**Exercise**
Print the data exactly as written, line for line, and leave its pictures behind.

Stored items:
+ + + +

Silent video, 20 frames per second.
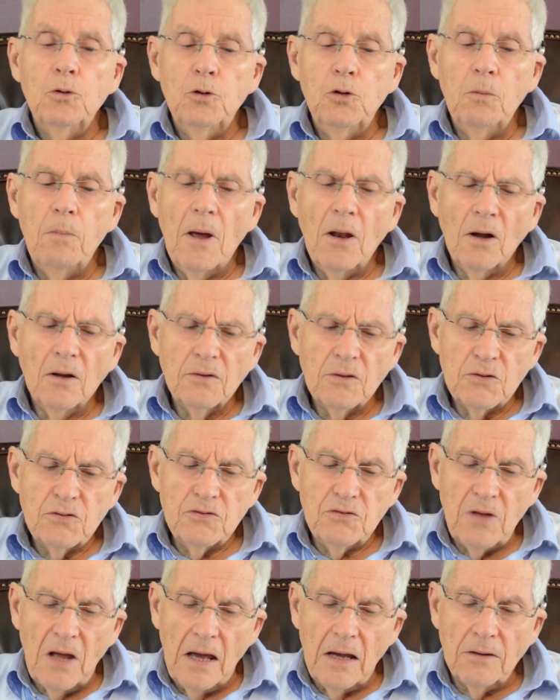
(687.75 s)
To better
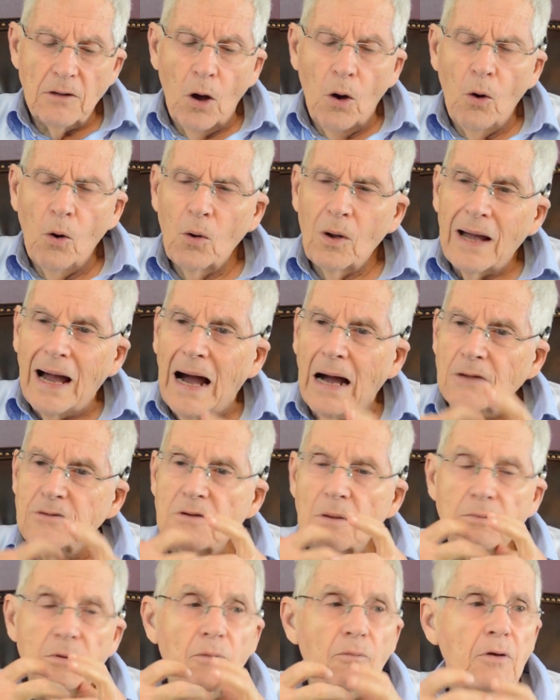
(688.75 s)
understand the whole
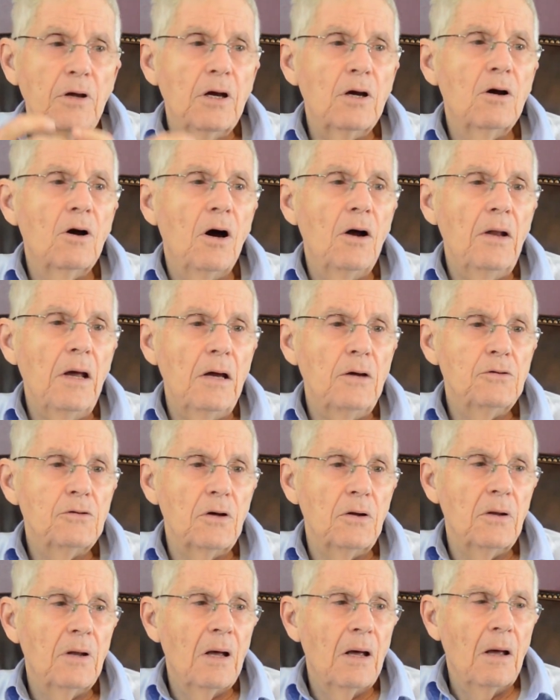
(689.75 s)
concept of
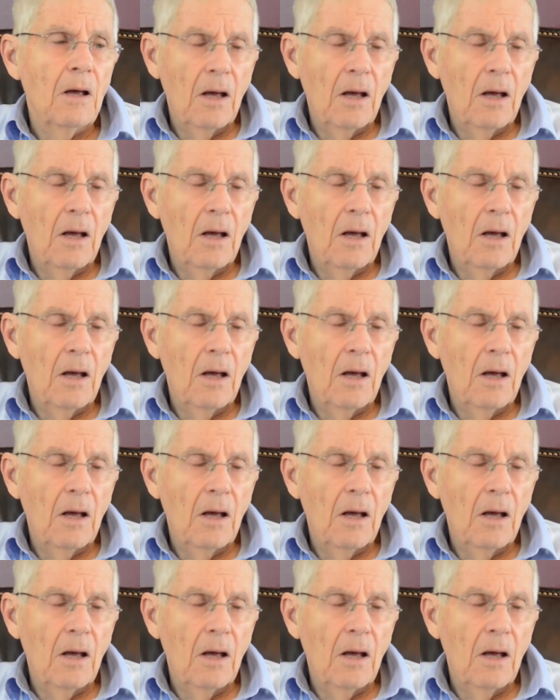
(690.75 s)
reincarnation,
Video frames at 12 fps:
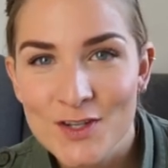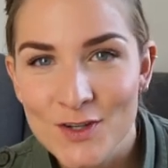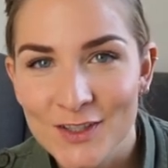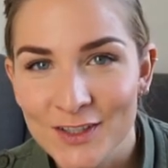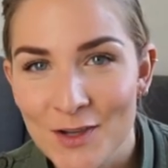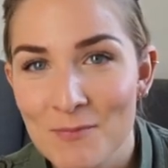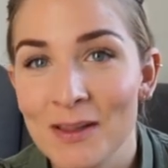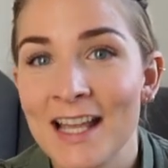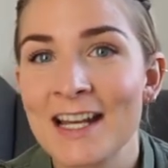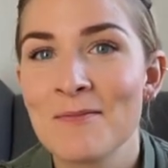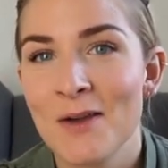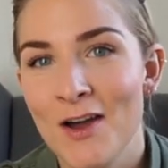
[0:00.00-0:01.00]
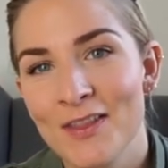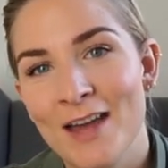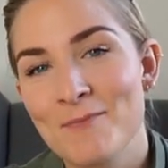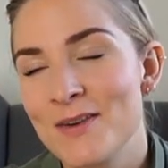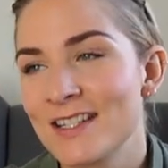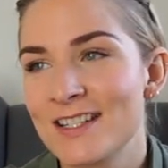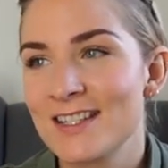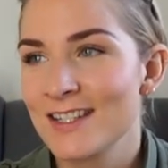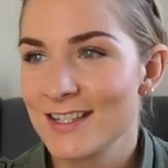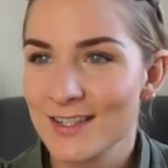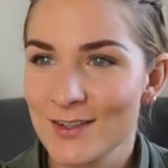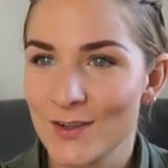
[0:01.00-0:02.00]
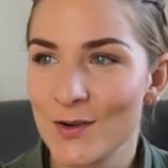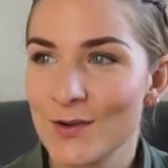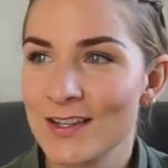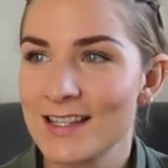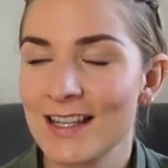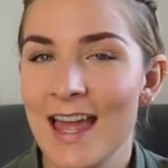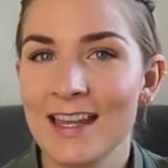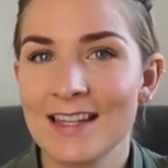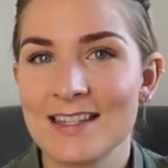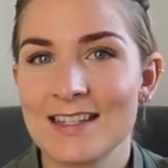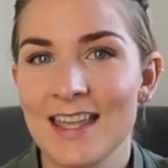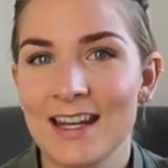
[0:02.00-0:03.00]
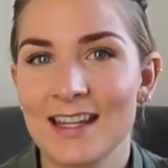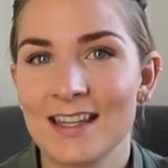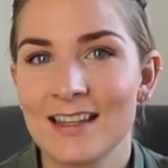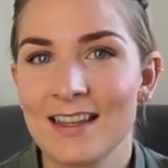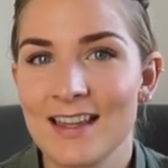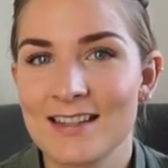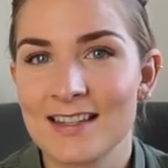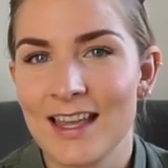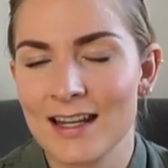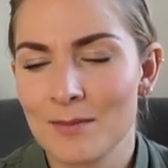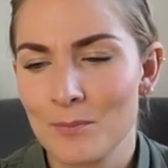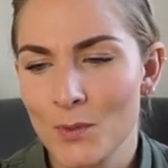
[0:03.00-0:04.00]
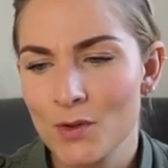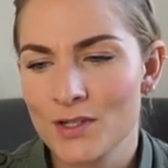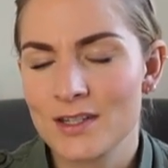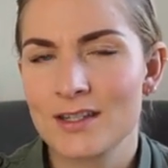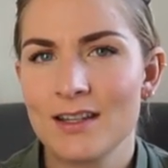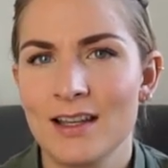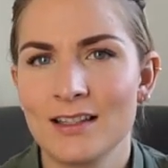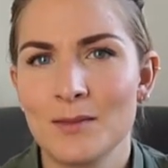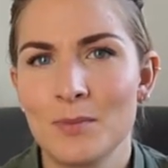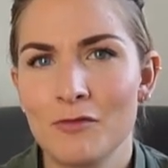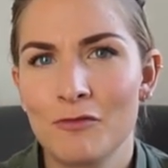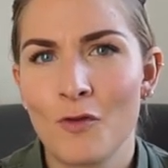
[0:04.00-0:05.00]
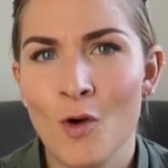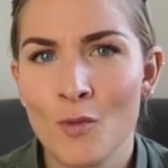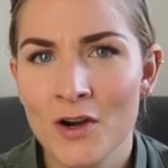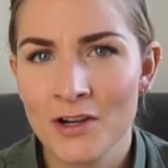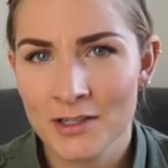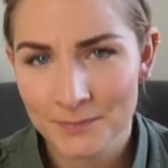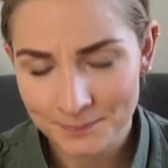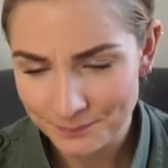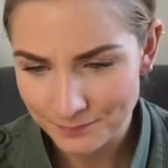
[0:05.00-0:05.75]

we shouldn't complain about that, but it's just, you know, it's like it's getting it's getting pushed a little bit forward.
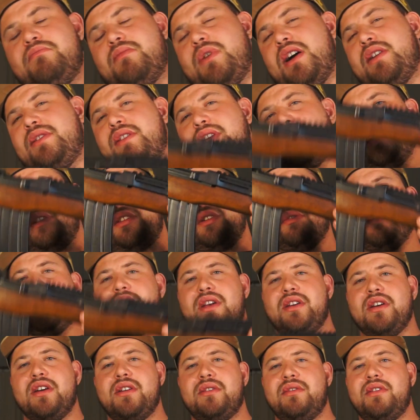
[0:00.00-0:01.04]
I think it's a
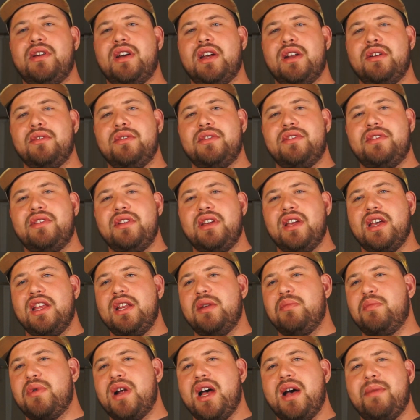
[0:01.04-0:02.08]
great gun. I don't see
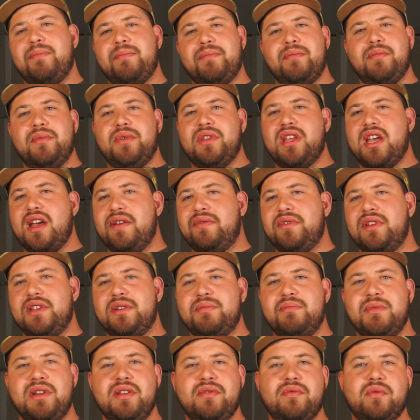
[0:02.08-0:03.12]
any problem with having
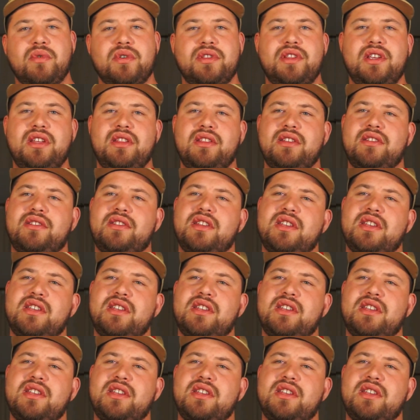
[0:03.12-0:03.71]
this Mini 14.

+ + + +

**Result of this exercise**
Silent video, 20 frames per second.
(687.75 s)
To better
(688.75 s)
understand the whole
(689.75 s)
concept of
(690.75 s)
reincarnation,
Video frames at 12 fps:
[0:00.00-0:01.00]
[0:01.00-0:02.00]
[0:02.00-0:03.00]
[0:03.00-0:04.00]
[0:04.00-0:05.00]
[0:05.00-0:05.75]

we shouldn't complain about that, but it's just, you know, it's like it's getting it's getting pushed a little bit forward.
[0:00.00-0:01.04]
I think it's a
[0:01.04-0:02.08]
great gun. I don't see
[0:02.08-0:03.12]
any problem with having
[0:03.12-0:03.71]
this Mini 14.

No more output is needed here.